Your AI-Generated Tests Are Lying to You

My test suite was green.

393 test files. Python unit tests, TypeScript/Vitest frontend tests, Hypothesis property tests, Playwright E2E specs. All generated in Spec Mode with AWS Kiro, as part of building a complete SaaS product: alone, over 52 days, 292,000+ net lines of code.

All green. I was satisfied.

Then a colleague sat down with me and started looking more closely at some of the tests.

He didn't say much at first. He just showed me.

I had written before about Spec-Driven Development: how Kiro forces you to think before a single line of code gets generated, and how the discipline behind specs and steering files is what separates maintainable enterprise code from the architectural dead ends of vibe coding. I still believe that. But I had been so focused on feature delivery, on specs and architecture and the sheer speed of what a single person can build with agentic AI, that I had missed something sitting right in front of me.

The tests looked correct. They ran. They passed. But many of them were simply testing nothing.

The Problem Has a Name. Seven of Them, to Be Precise.

After that conversation I started digging deeper. What I found was systematic, not random. AI-generated tests fail in predictable patterns. The same anti-patterns appear repeatedly, across every layer: infrastructure, backend, frontend.

The seven anti-pattern types in AI-generated tests

Here is what I documented in the codebase:

The Structural Inspector is the most common pattern. The test checks whether an object has a certain property or structure, not whether it behaves correctly. It inspects but does not verify. Found in 30+ files, dominant in the infrastructure layer.
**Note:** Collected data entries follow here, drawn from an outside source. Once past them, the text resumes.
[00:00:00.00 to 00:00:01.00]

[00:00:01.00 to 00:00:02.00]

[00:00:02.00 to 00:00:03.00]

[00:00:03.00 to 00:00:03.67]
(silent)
The Analyst checks outputs that were hardcoded directly into the mock input. A tautology dressed as a test: "Given input X, output is X." Found approximately 35 times.

The Mirror is a tautological test that essentially checks the implementation against itself. The test passes because it copies what the function does, not what it should do. Approximately 20 instances.
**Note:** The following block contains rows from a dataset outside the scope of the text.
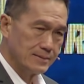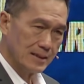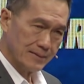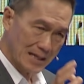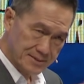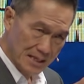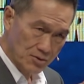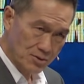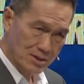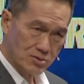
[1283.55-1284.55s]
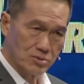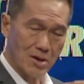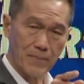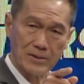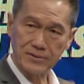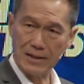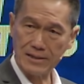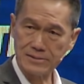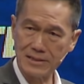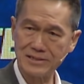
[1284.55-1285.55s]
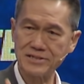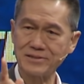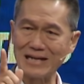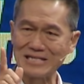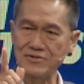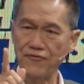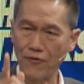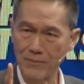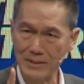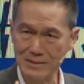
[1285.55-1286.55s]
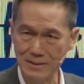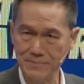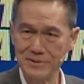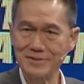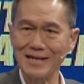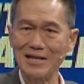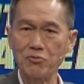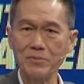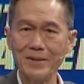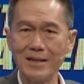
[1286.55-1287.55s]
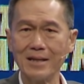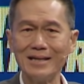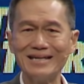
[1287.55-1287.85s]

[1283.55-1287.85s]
The next thing you need to know about grace is transformative. Say that with me.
The Liar is also known as the Evergreen Test. It passes regardless of what the code does. The assertion is either vacuous or always true. Approximately 18 instances.
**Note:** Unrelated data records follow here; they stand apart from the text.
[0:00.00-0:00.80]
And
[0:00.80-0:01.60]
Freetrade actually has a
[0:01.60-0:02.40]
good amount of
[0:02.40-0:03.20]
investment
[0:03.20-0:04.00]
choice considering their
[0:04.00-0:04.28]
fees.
The Happily Naive covers only the happy path, with no edge cases, no boundary values, no error scenarios. Approximately 18 instances.

Testing the Mock validates that the mock returns what it was configured to return. The actual production code is never executed. Approximately 15 instances.

Dead Code refers to test files that test internal helper functions which are never exposed and have no production-relevant behavior. Approximately 8 files.

And then there is a universal quality violation running through every layer: not a single Python test file uses # Arrange / # Act / # Assert structure comments. Not one. Across approximately 100 Python files.

That is not a style question. It is a signal. When no cognitive structure enforces the separation of setup, execution, and assertion, tests collapse into each other and become noise.

What I Tried First and Why It Did Not Work

My first instinct was to write a prompt. Analyze the codebase, identify weak tests, produce a report. It ran. It produced output. But it was inconsistent, incomplete, and I had no reliable way to operationalize the results.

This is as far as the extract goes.